Crystal structure, Na+ ion diffusion paths, different types of Na+ ions in a single unit, and corresponding migration energy barriers. a, c, d Various images of the crystal structure of Na4Fe3(PO4)2(P2O7) material with three different types of Na+ ions. b The migration energy barriers within the same Na+ ion groups. e The migration energy barriers between different Na+ ion groups (equivalent to three-dimensional diffusion pathways)

Discussion

We have successfully synthesized tuneable nanosized Na4Fe3(PO4)2(P2O7) plates and microporous Na4Fe3(PO4)2(P2O7) particles via a facile one-step sol-gel method with high phase purity and uniform carbon coating. As cathode, excellent rate performances of 113.0 and 80.3 mAh g−1 at 0.05 C and 20 C, respectively, were achieved, and impressive cycling stability was obtained without noticeable voltage decay (69.1% capacity retention after 4400 cycles at 20 C) with almost 100% ICE achieved. The air stability and all-climate (−20 °C and 50 °C) performance were investigated, and this material showed outstanding air stability and all-climate electrochemical properties (84.7 mAh g−1 at 0.2 C) at −20 °C. A low-cost all-iron-based full cell was fabricated and characterized with a view towards real applications. Both the in-situ XRD and the in-situ XANES results revealed its excellent crystal reversibility and structural stability during cycling. A GITT study showed high sodium diffusion coefficients, and its NASICON-type structure and 3D diffusion pathways were further explored and verified by both BVS and DFT calculations in detail, revealing impressive low activation energy barriers. Our studies suggest that this low-cost mixed polyanionic Na4Fe3(PO4)2(P2O7) material is a strong competitor among the various sodium hosts and should receive more comprehensive investigation towards its real application in large-scale energy storage systems in the near future.

Methods

Synthesis of Na4Fe3(PO4)2(P2O7) particles

Both the nanosized Na4Fe3(PO4)2(P2O7) plates (NFPP-E) and the microporous Na4Fe3(PO4)2(P2O7) particles (NFPP-C) were prepared via typical sol-gel methods. All the chemicals used in this paper were analytically pure, and purchased from SIGMA-ALDRICH without further purifications. In a typical process, 4 mmol sodium acetate, 4 mmol ammonium phosphate, 0.1 g glucose, and 0.1 g stearic acid were added to 20 ml deionized water with magnetic stirring until a transparent solution was obtained (denoted as solution A). 3 mmol iron (II) acetate, 0.8768 g ethylenediaminetetraacetic acid, and 0.05 g cetyltrimethylammonium bromide were added to 20 ml deionized water with magnetic stirring until a transparent solution was obtained (denoted as solution B). Then solution B was added dropwise to solution A with vigorous stirring. The mixed solution was then heated in a water bath at 90 °C until all the excess water was removed and the sol-gel precursor was obtained. The precursor was ground into a fine powder and then annealed at 500 °C for 24 h under high purity Ar gas atmosphere with an intermediate grinding. The final nanosized Na4Fe3(PO4)2(P2O7) plates were denoted as NFPP-E in this paper. For the microporous Na4Fe3(PO4)2(P2O7) particles, all the preparation procedures were the same, except that 0.6305 g citric acid monohydrate replaced the 0.8768 g ethylenediaminetetraacetic acid in solution B. The final product was denoted as NFPP-C in this paper. Both the final NFPP-E and NFPP-C samples were transferred into an Ar-filled glove box after annealing until further use.
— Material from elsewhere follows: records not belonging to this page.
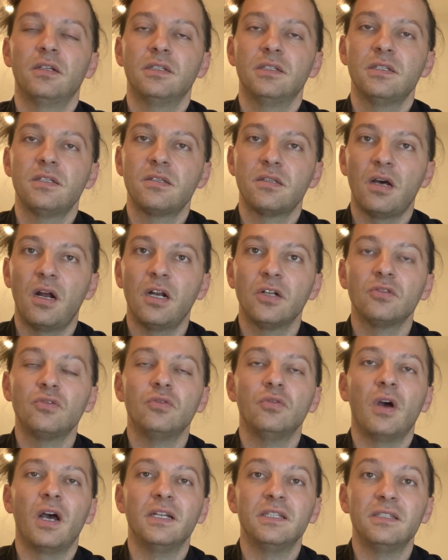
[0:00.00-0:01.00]
start to
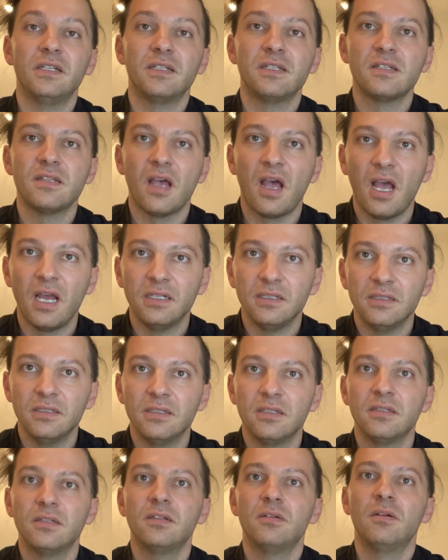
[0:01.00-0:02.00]
understand
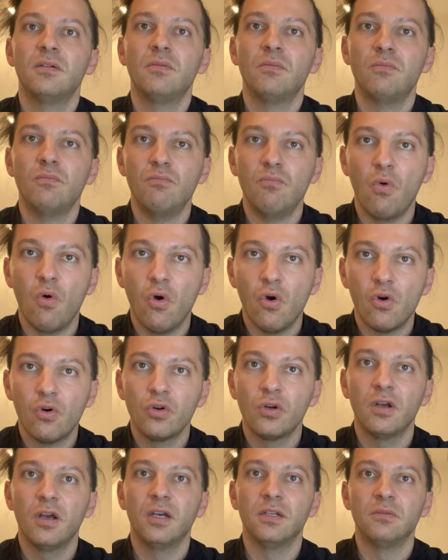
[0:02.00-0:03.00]
more
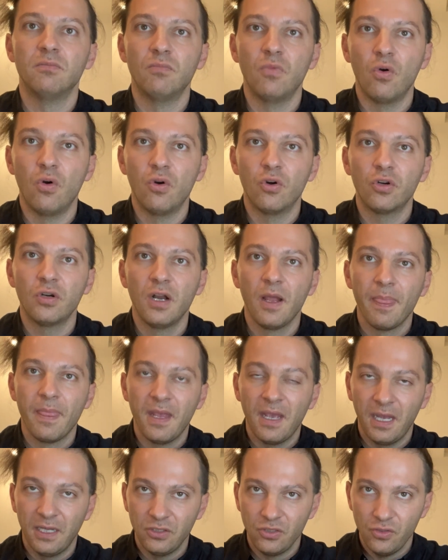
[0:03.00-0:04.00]
and more,
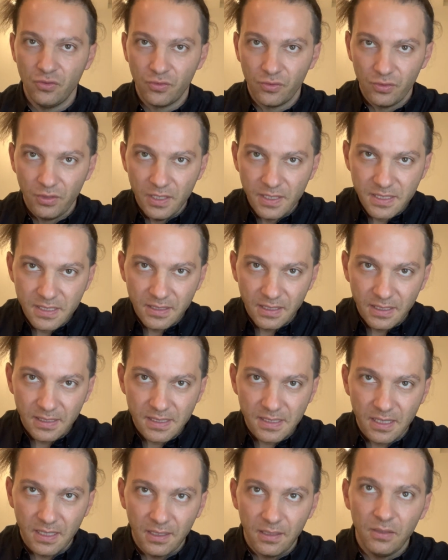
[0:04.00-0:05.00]
and your listening
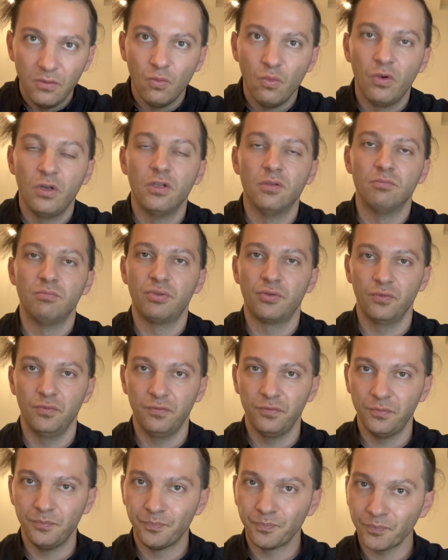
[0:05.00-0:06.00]
skill will improve.
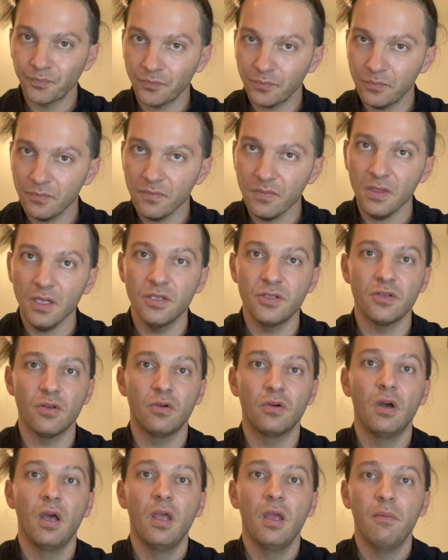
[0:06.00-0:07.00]

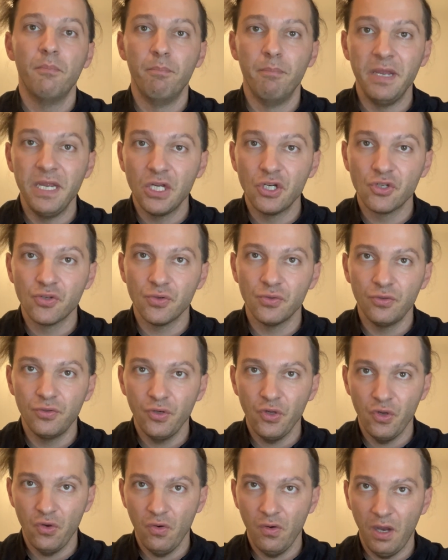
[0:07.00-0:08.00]
So make sure
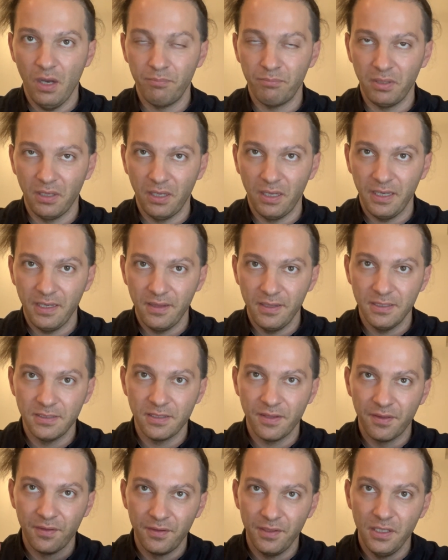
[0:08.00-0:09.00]
you apply these
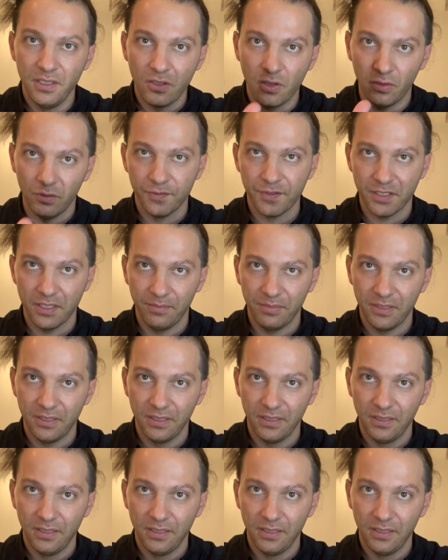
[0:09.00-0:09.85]
three concepts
Synthesis of polypyrrole (PPy)-coated Fe3O4 nanospheres

The Fe3O4 nanospheres were prepared via a solvothermal method using trisodium citrate as stabilizer and FeCl3 as raw material in ethylene glycol solution. Specifically, 4 mmol FeCl3·6H2O and 1.3 g trisodium citrate were dissolved in 30 ml ethylene glycol by stirring for 2 h; then, 0.28 sodium acetate was added into the solution. After 1 h of ultrasonication and 1 h of magnetic stirring, the yellow solution was transferred to and sealed in a Teflon-lined autoclave. The autoclave was maintained at 180 °C for 12 h and then cooled down to room temperature naturally. The Fe3O4 nanoparticles were obtained by centrifugation for several times with water and ethanol. Then, 30 mg of the as-obtained Fe3O4 nanospheres was added to 30 mL deionized water with paddle stirring in a three-neck round-bottom flask. 600 μL pyrrole was added to the solution, followed by 2 h of ultrasonication and 12 h of stirring. The final PPy-coated Fe3O4 nanospheres were obtained via freeze-drying under vacuum for 24 h.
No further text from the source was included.